送り主は小学3年生の男の子で、メールの内容は、ざっと要約してしまえば「今は病気を患っているが、生まれ変わったら元気になれるか」というものだった。


「悪戯だろうな。小3がこんなちゃんとした文章の内容送ってくるわけない」

「いや、待って。これ、ちゃんと話訊いたほうがいい内容だよ」

「え、何でだよ」

「ほら、3年のときだっけ? 僕、田辺に言ったでしょ? なんで自分がこんな病気になって、こんな辛い思いをしなきゃいけないの? って思ってる子の元に僕が行って、その子に転生すれば、子供は自分が願う幸せな生活を送れるって」

「あ~、何か言ってたな、そういえば」


頭を掻く田辺。

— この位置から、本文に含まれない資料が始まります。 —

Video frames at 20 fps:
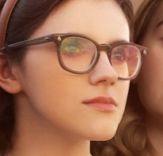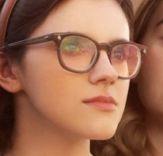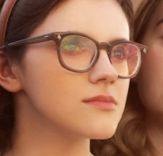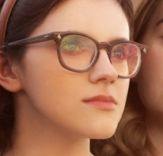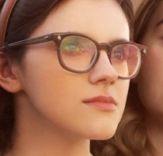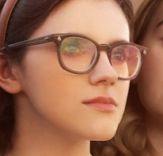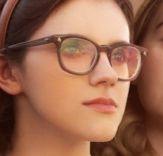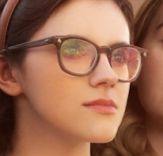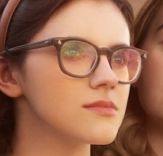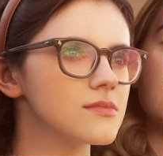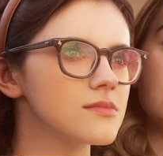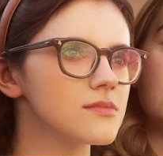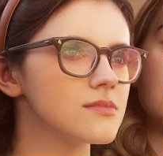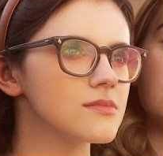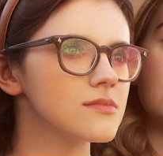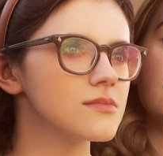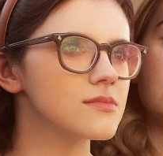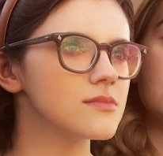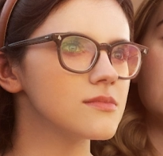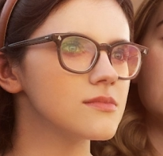
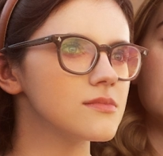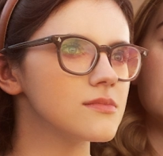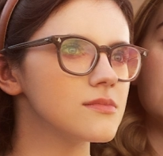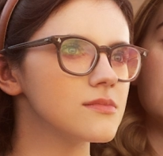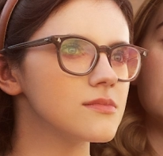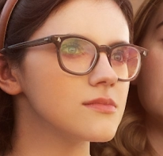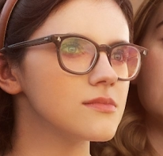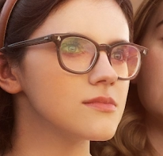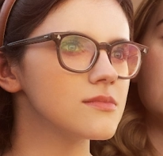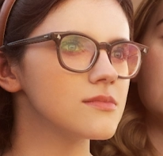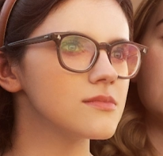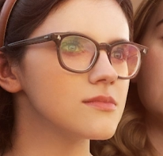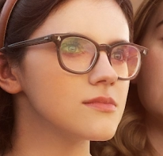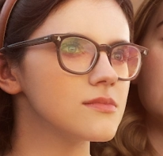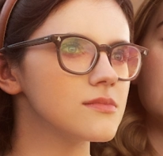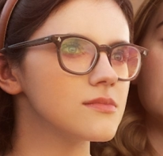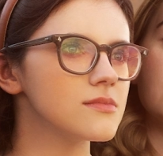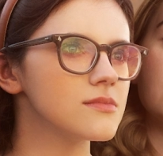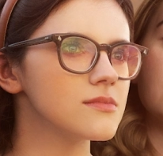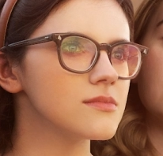
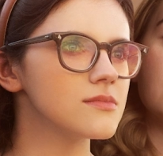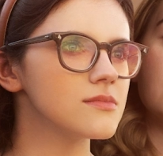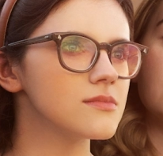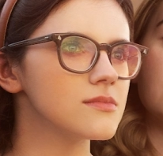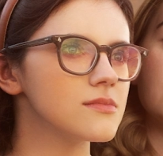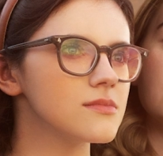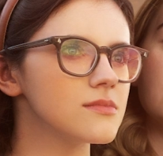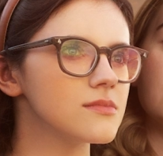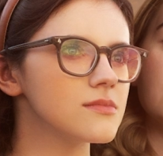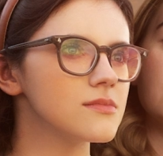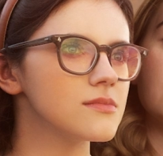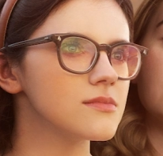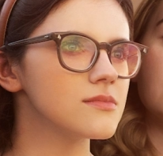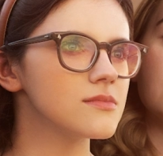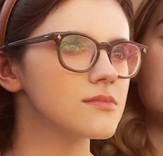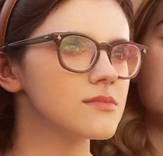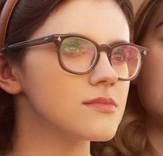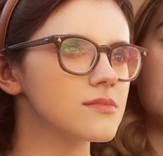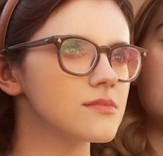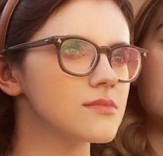
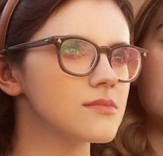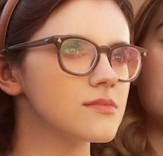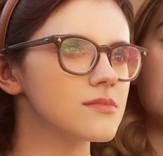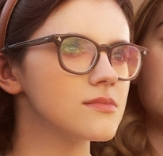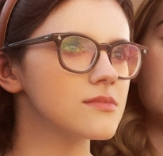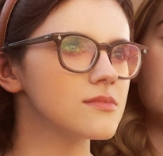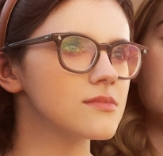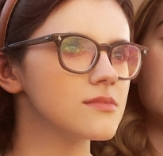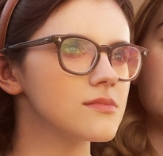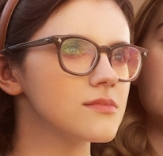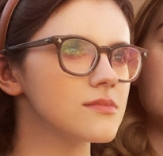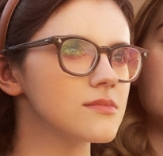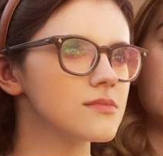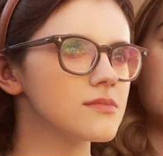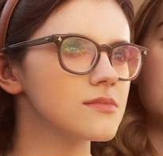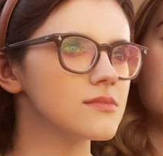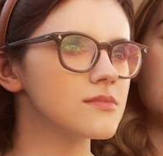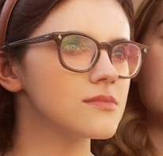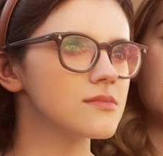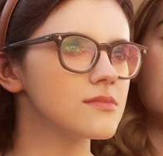
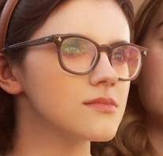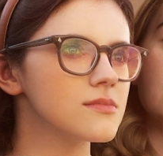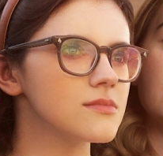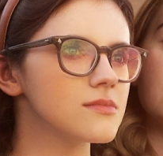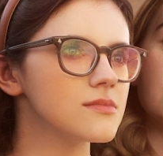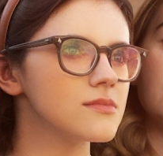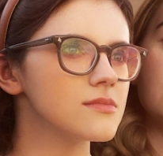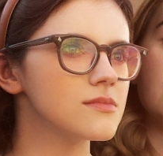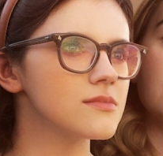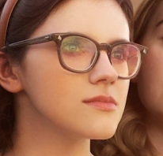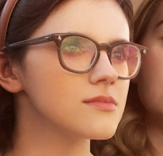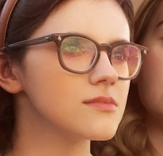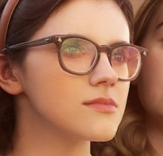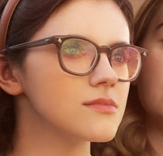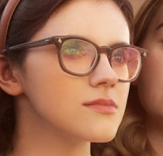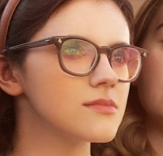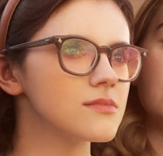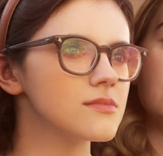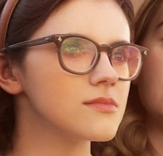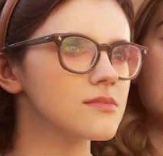
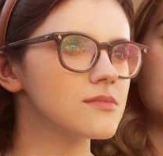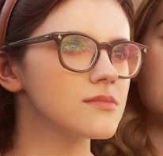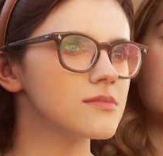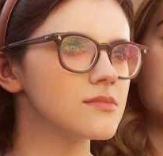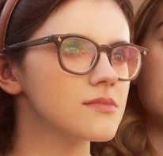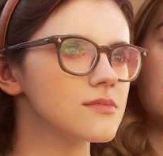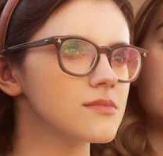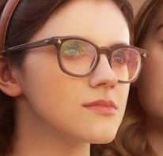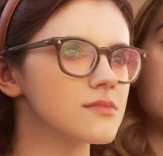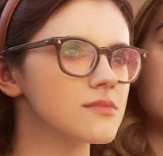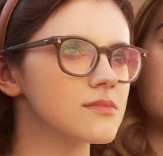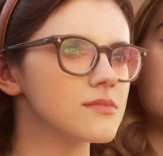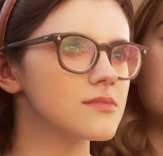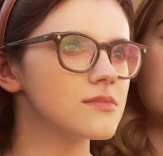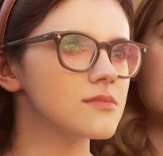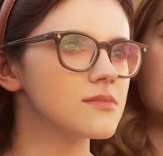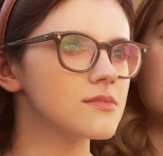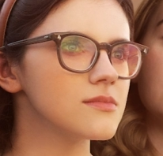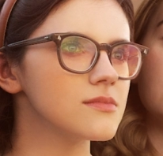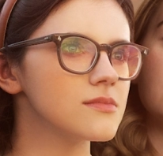
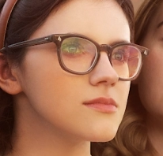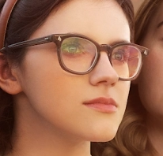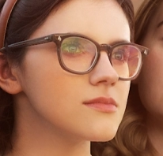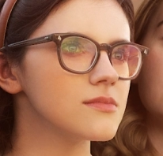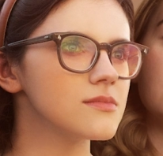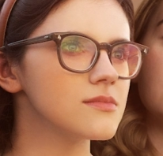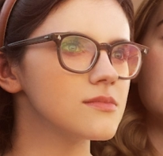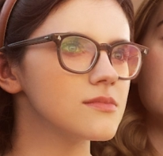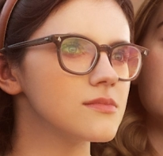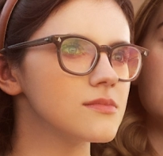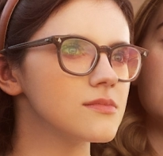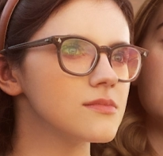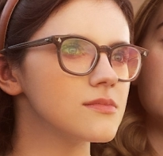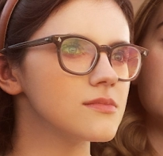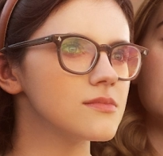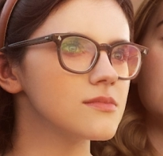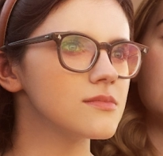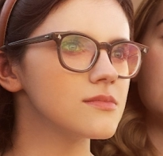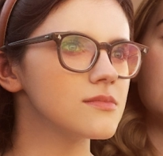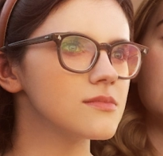
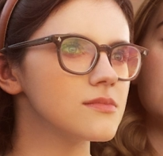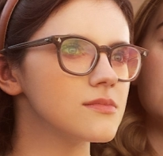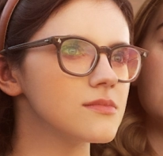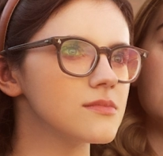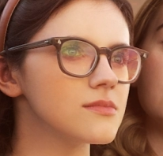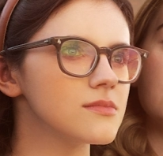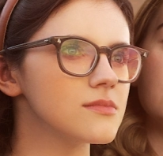(silent)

星野は目を輝かせる。


「だから、これは早急に話を訊きに行ったほうがいいやつだよ!」

「じゃあ、作ったビラどうするんだよ」

「それは・・・、田辺に任せたっ! 僕、その子に会いに行ってくる!」


玄関の扉を開けて外に駆け出していく星野。「ちょっと、おい! 場所とか何も訊いてないぞ!」ドアから顔を覗かせて、大声で星野のことを呼び止める田辺。星野は少し恥ずかしそうにしながら、踵を返す。


「あっ、そうだった、アハハハ」

「ったく・・・・・・。待ってろ、今送り主にコンタクト取ってみっから」

「よろしく頼んだよ、副社長!」

「っちょ、まだ恥ずかしいんだから、その呼び方やめろよ」


照れ笑いを浮かべながら、慣れた手つきでパソコンを操作していく田辺。星野は穏やかな瞳で、田辺のことを捉え続けていた。